__YOUR INSTRUCTIONS__
Any pictures should be dropped; everything else in the records is to be returned exactly.

BEGIN

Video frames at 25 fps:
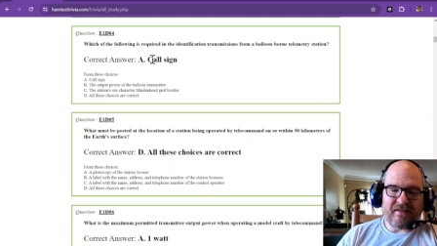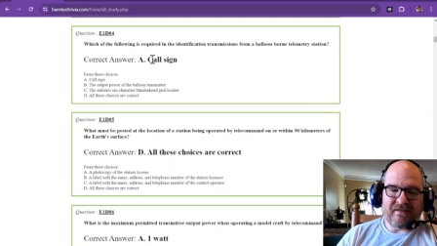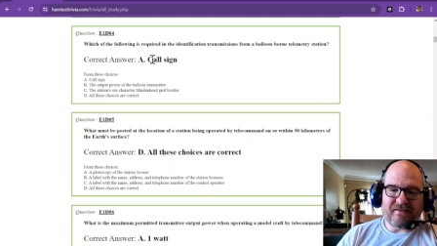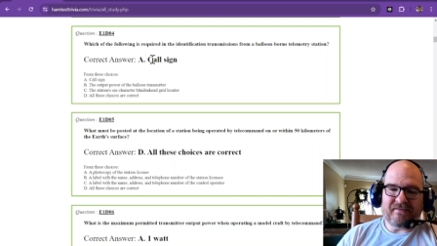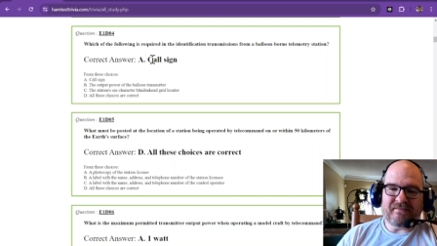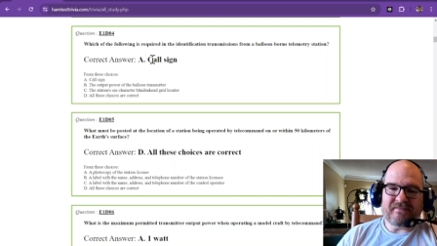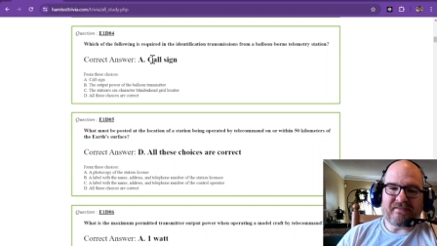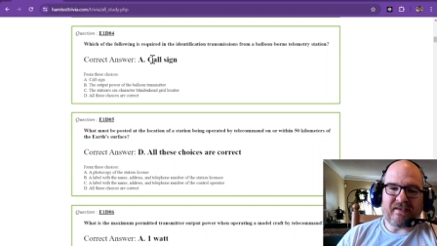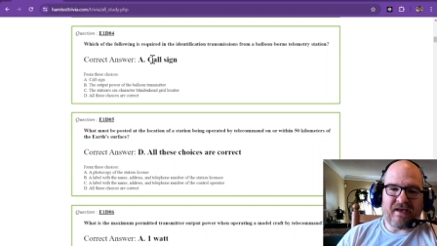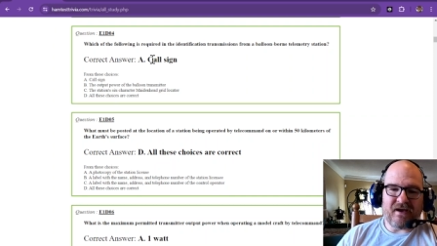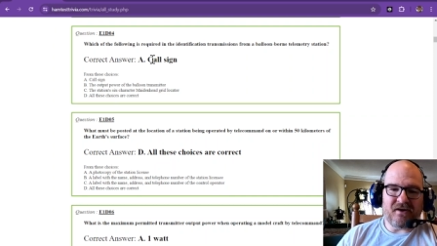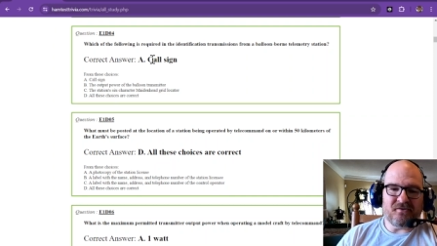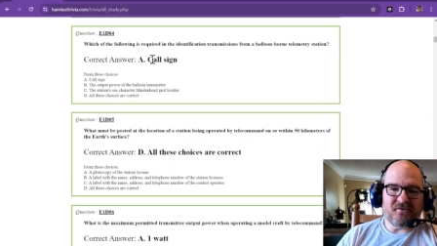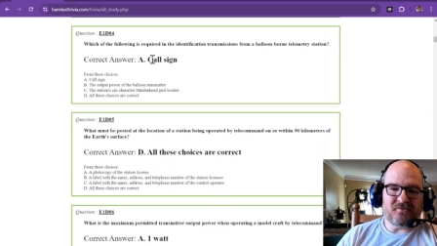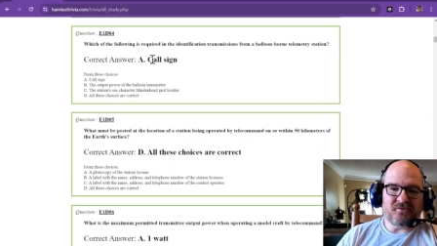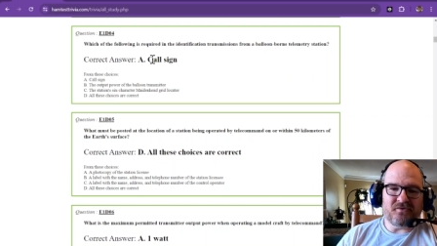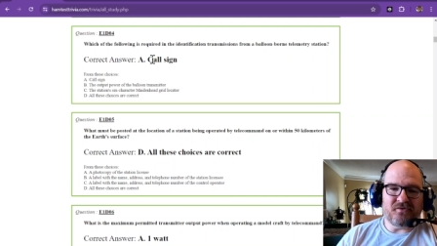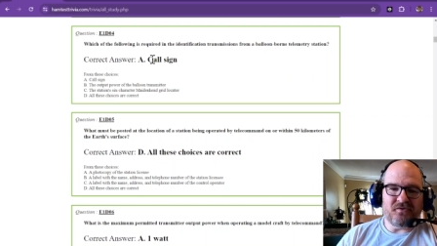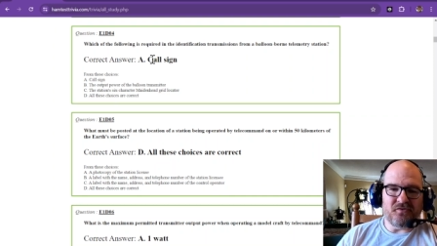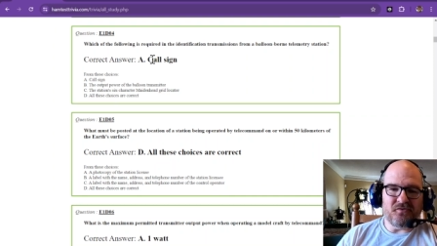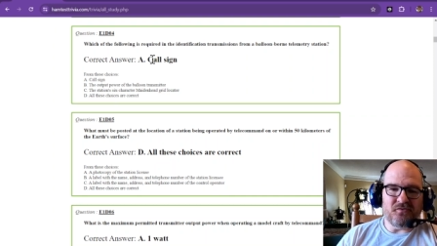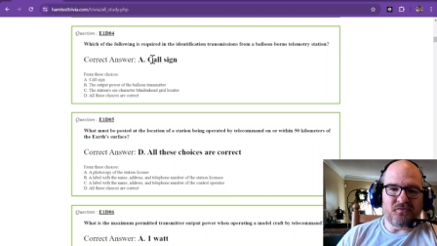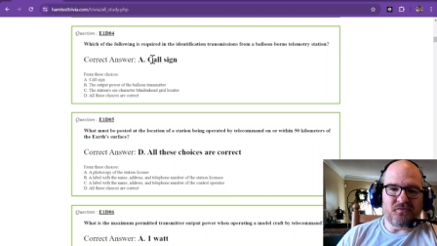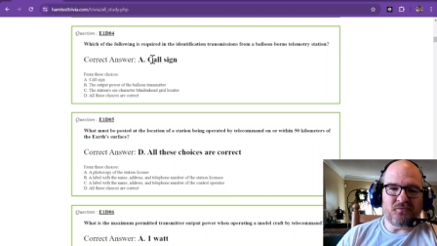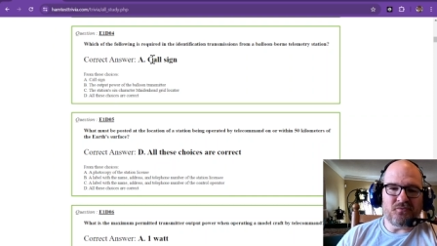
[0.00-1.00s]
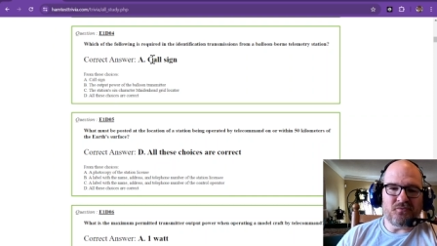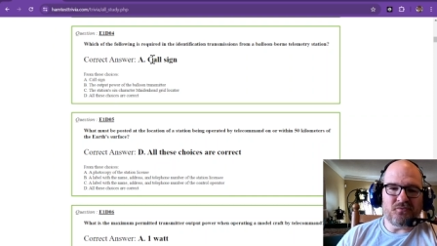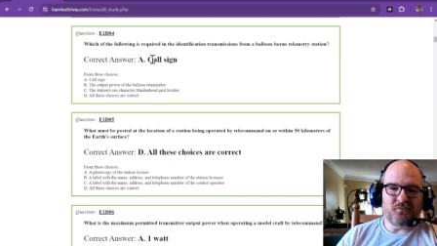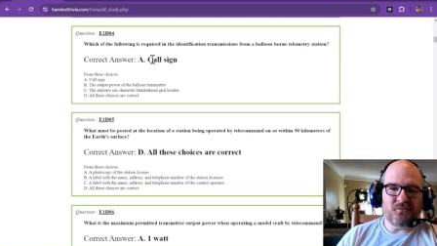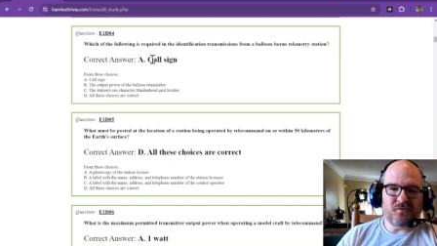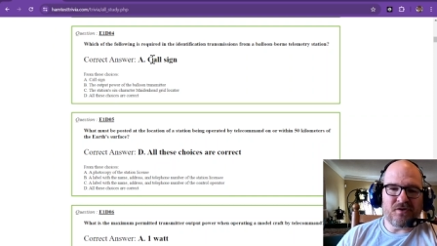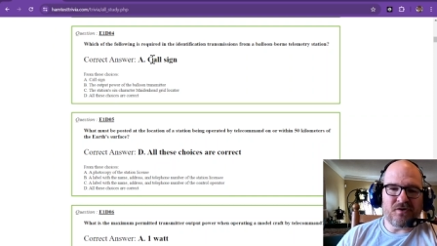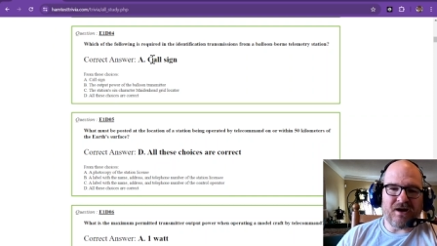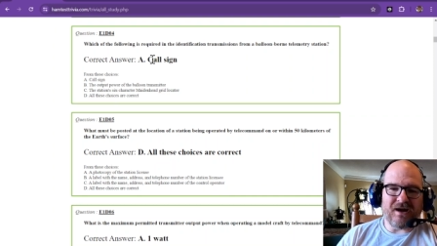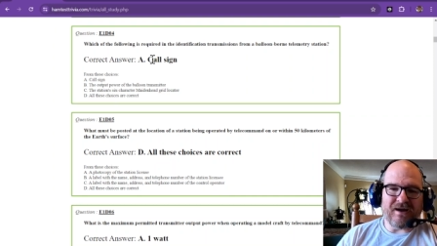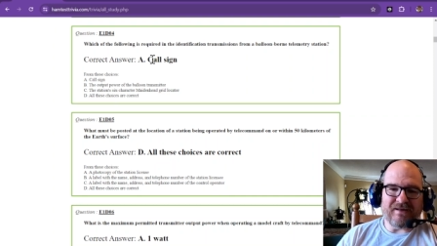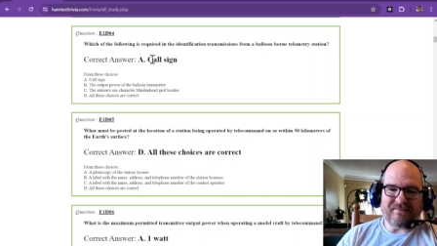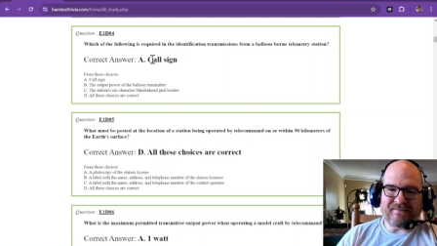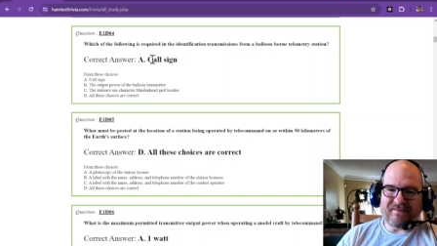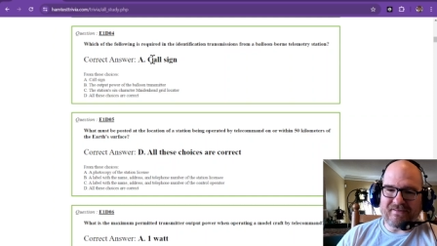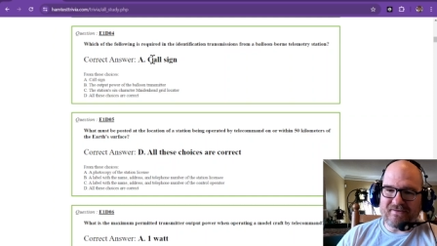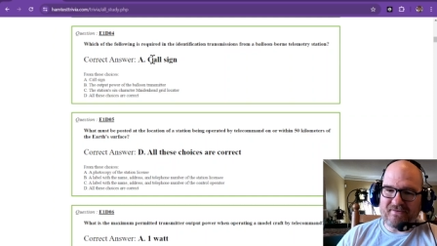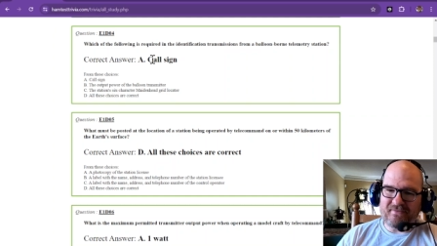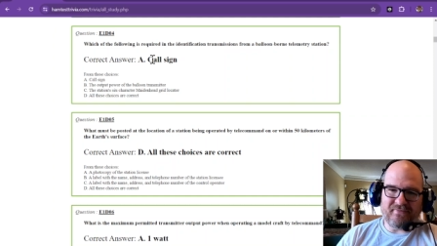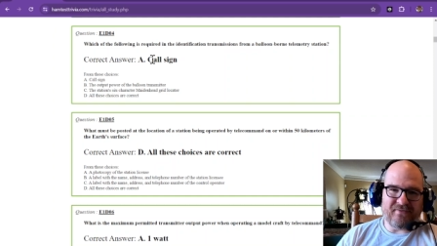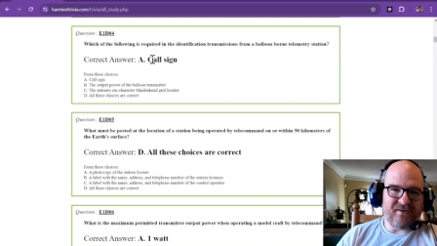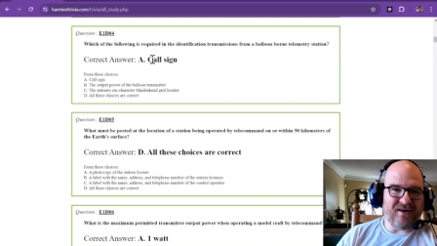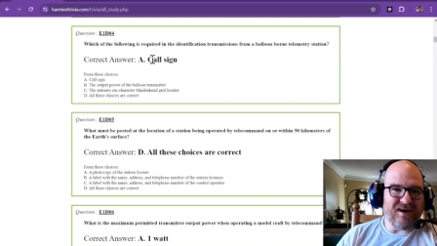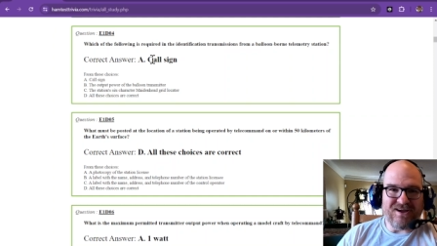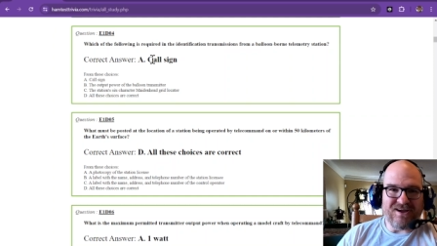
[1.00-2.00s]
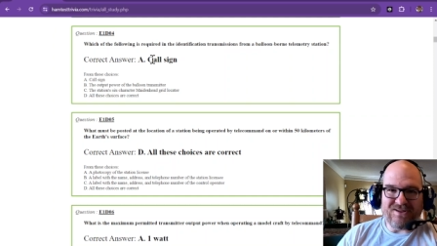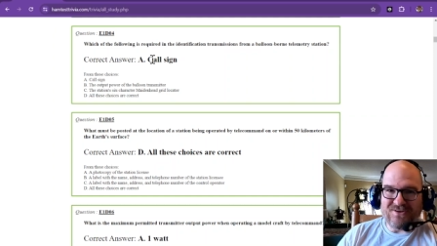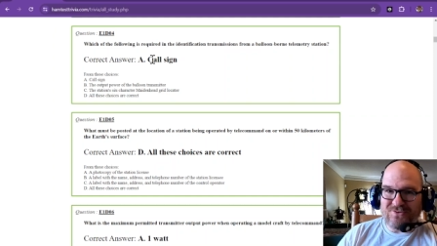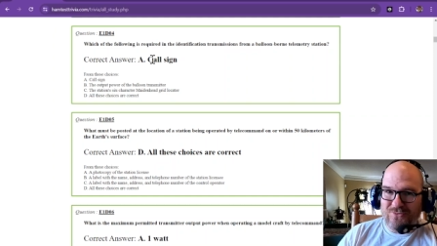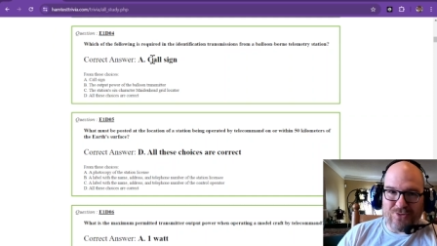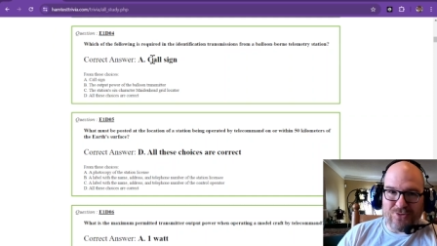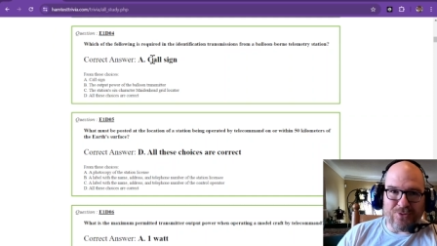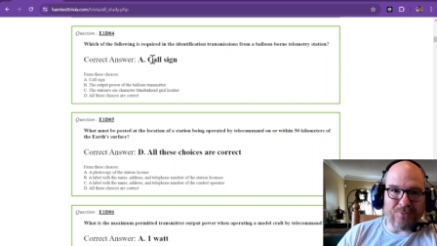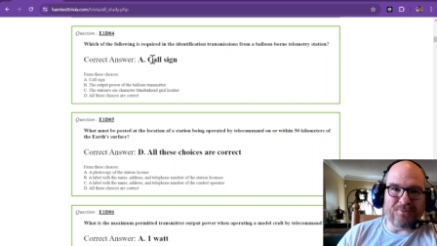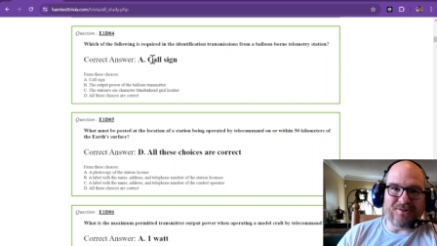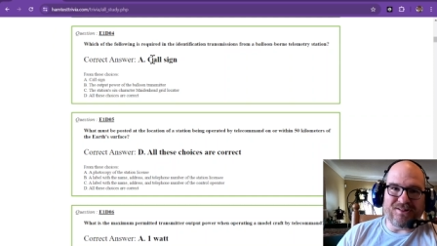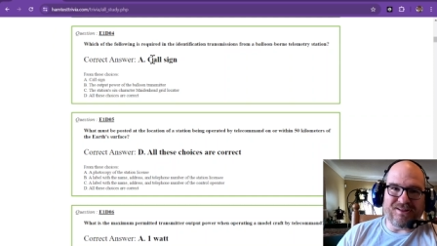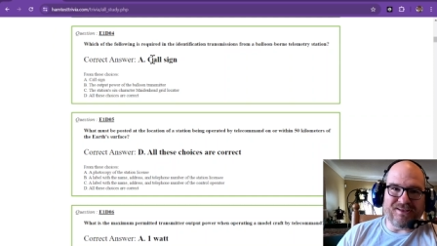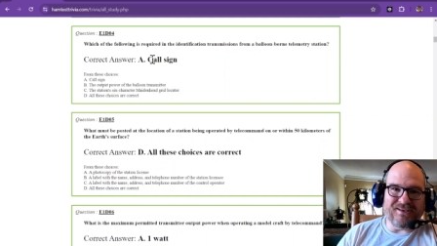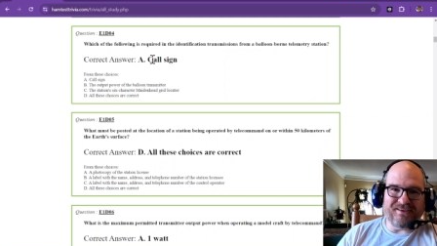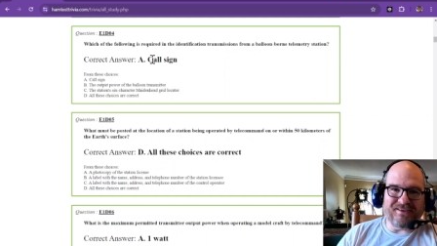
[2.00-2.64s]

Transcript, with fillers: is how you identify normally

END

__WRITTEN ANSWER__
Video frames at 25 fps:
[0.00-1.00s]
[1.00-2.00s]
[2.00-2.64s]

Transcript, with fillers: is how you identify normally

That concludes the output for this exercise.